··· Records for the task ···
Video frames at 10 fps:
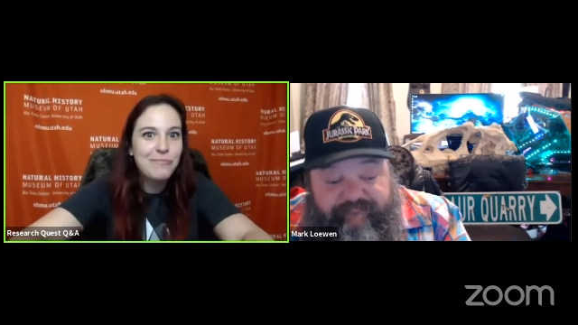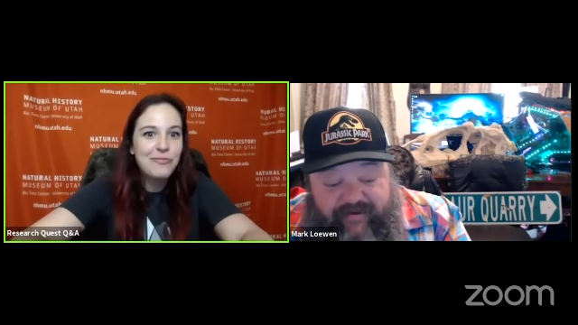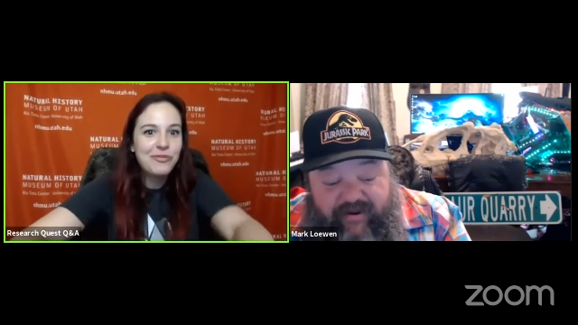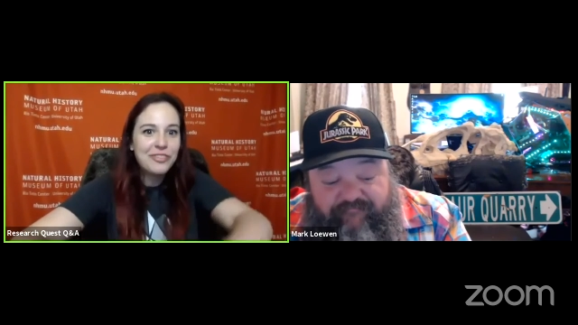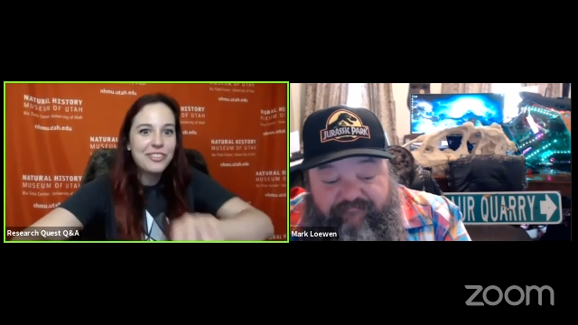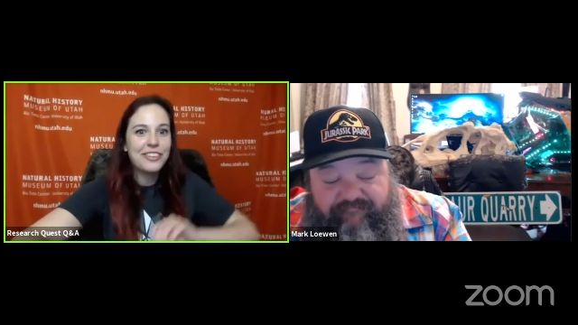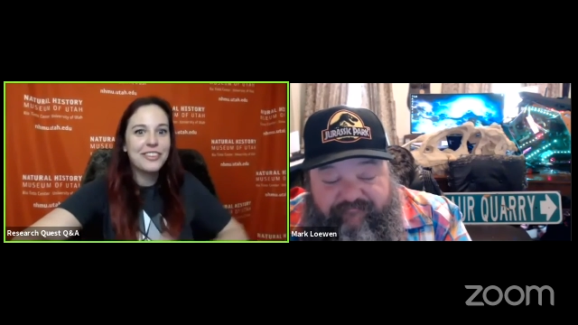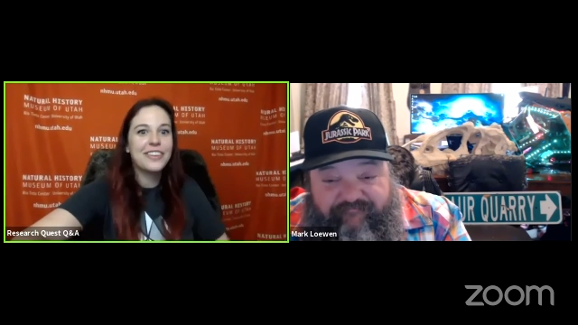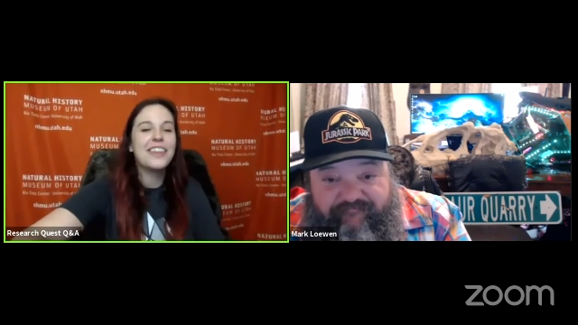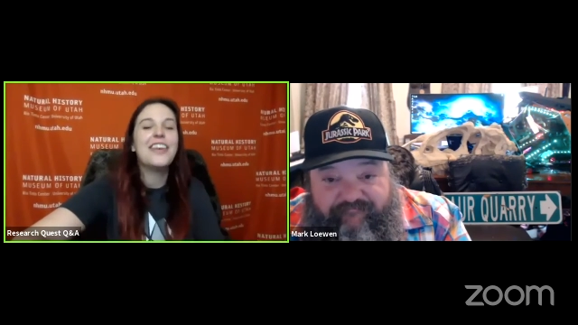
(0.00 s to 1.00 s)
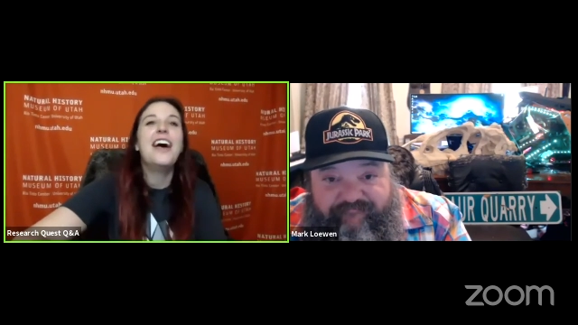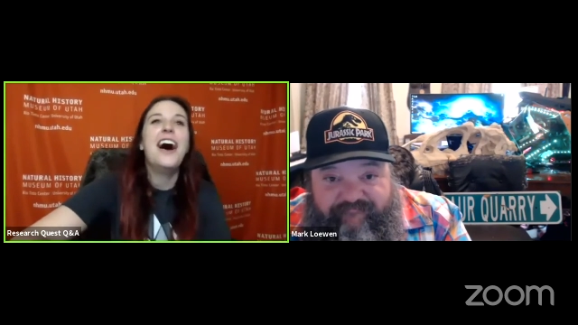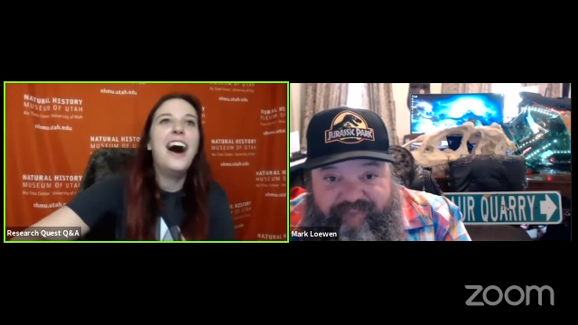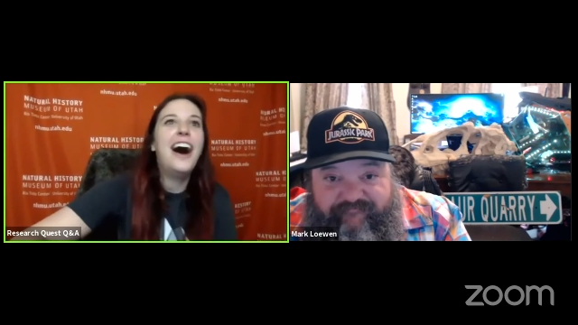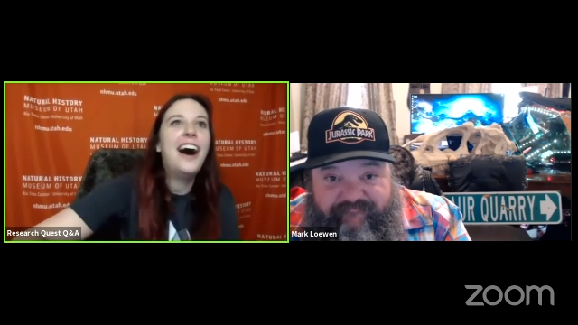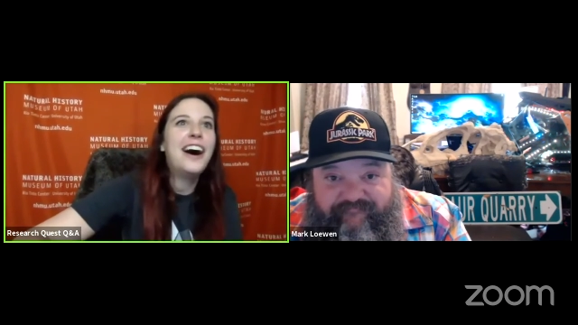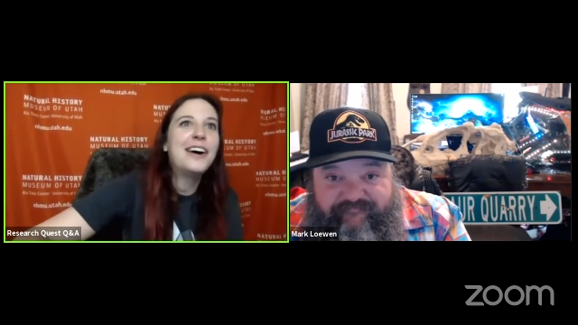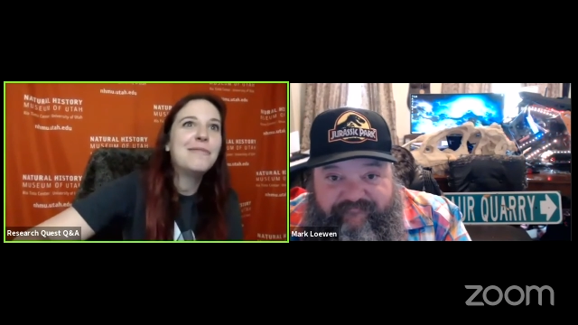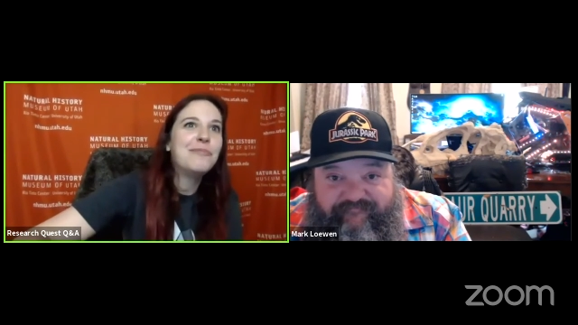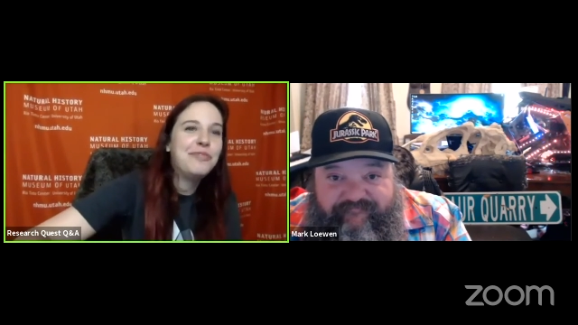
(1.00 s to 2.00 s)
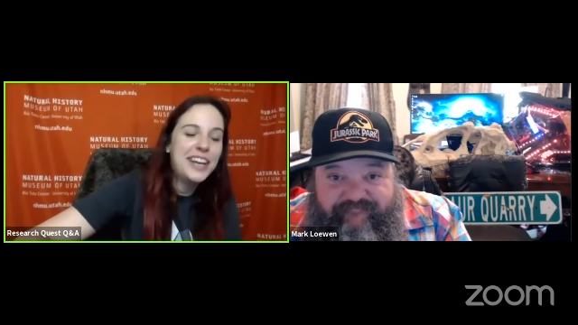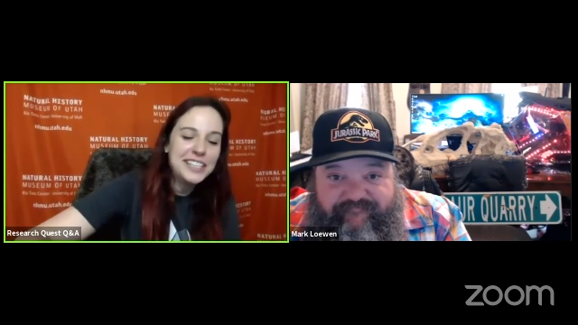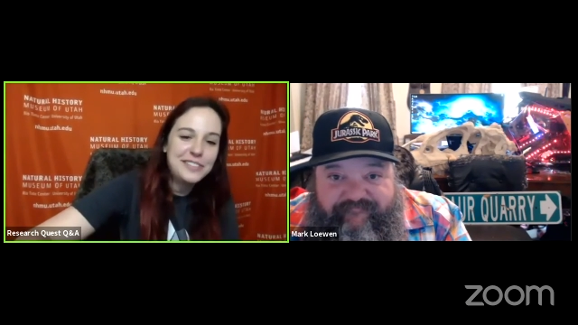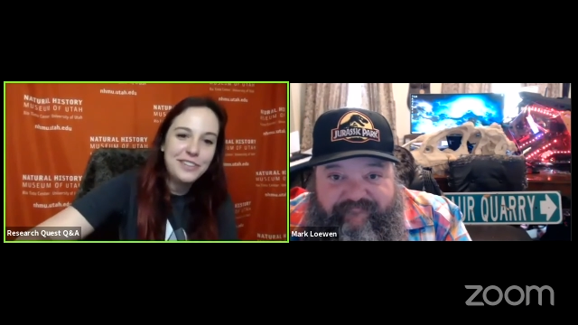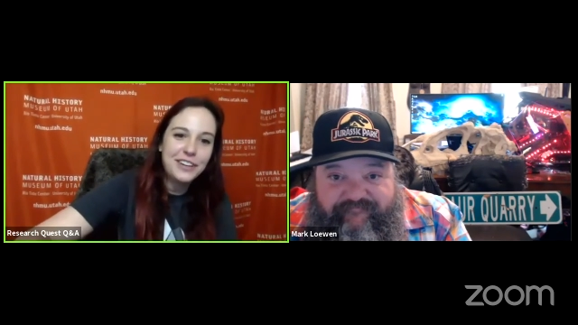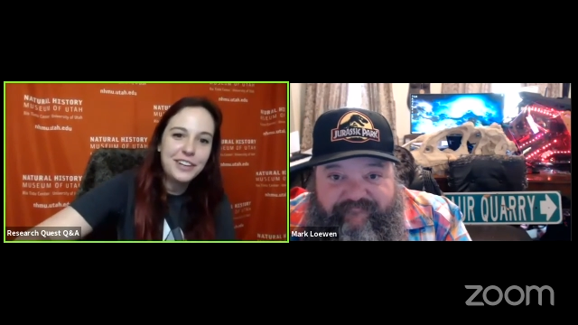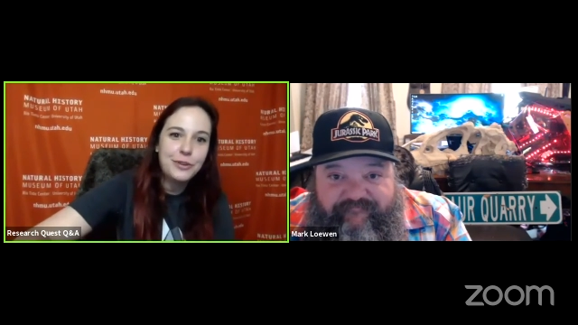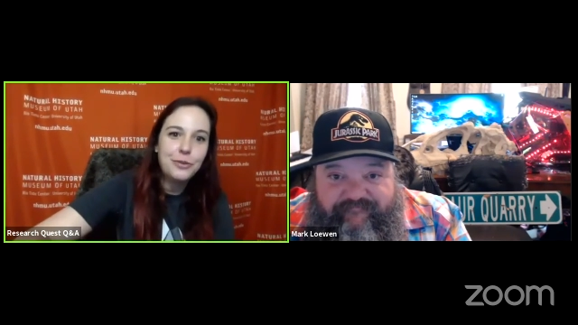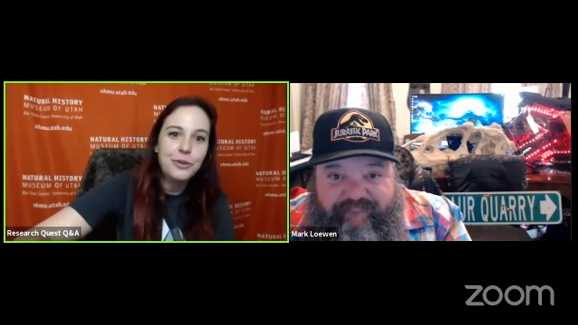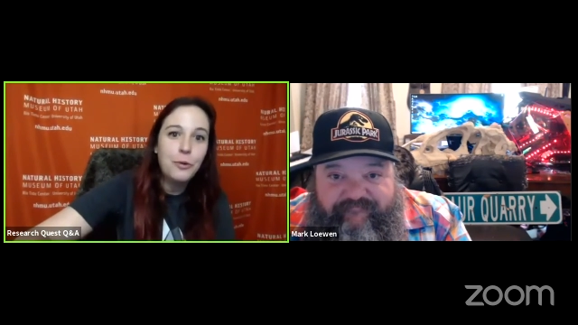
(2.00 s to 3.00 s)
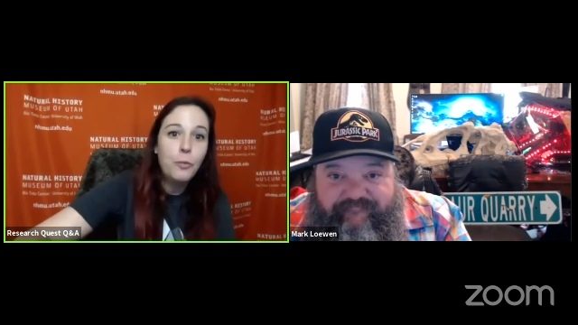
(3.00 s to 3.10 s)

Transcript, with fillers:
Speaker 1: Yep. Um, that's very cool.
···
◆ Required work: Please leave the images out and retype the rest of the material exactly.

◆ Output for this exercise:
Video frames at 10 fps:
(0.00 s to 1.00 s)
(1.00 s to 2.00 s)
(2.00 s to 3.00 s)
(3.00 s to 3.10 s)

Transcript, with fillers:
Speaker 1: Yep. Um, that's very cool.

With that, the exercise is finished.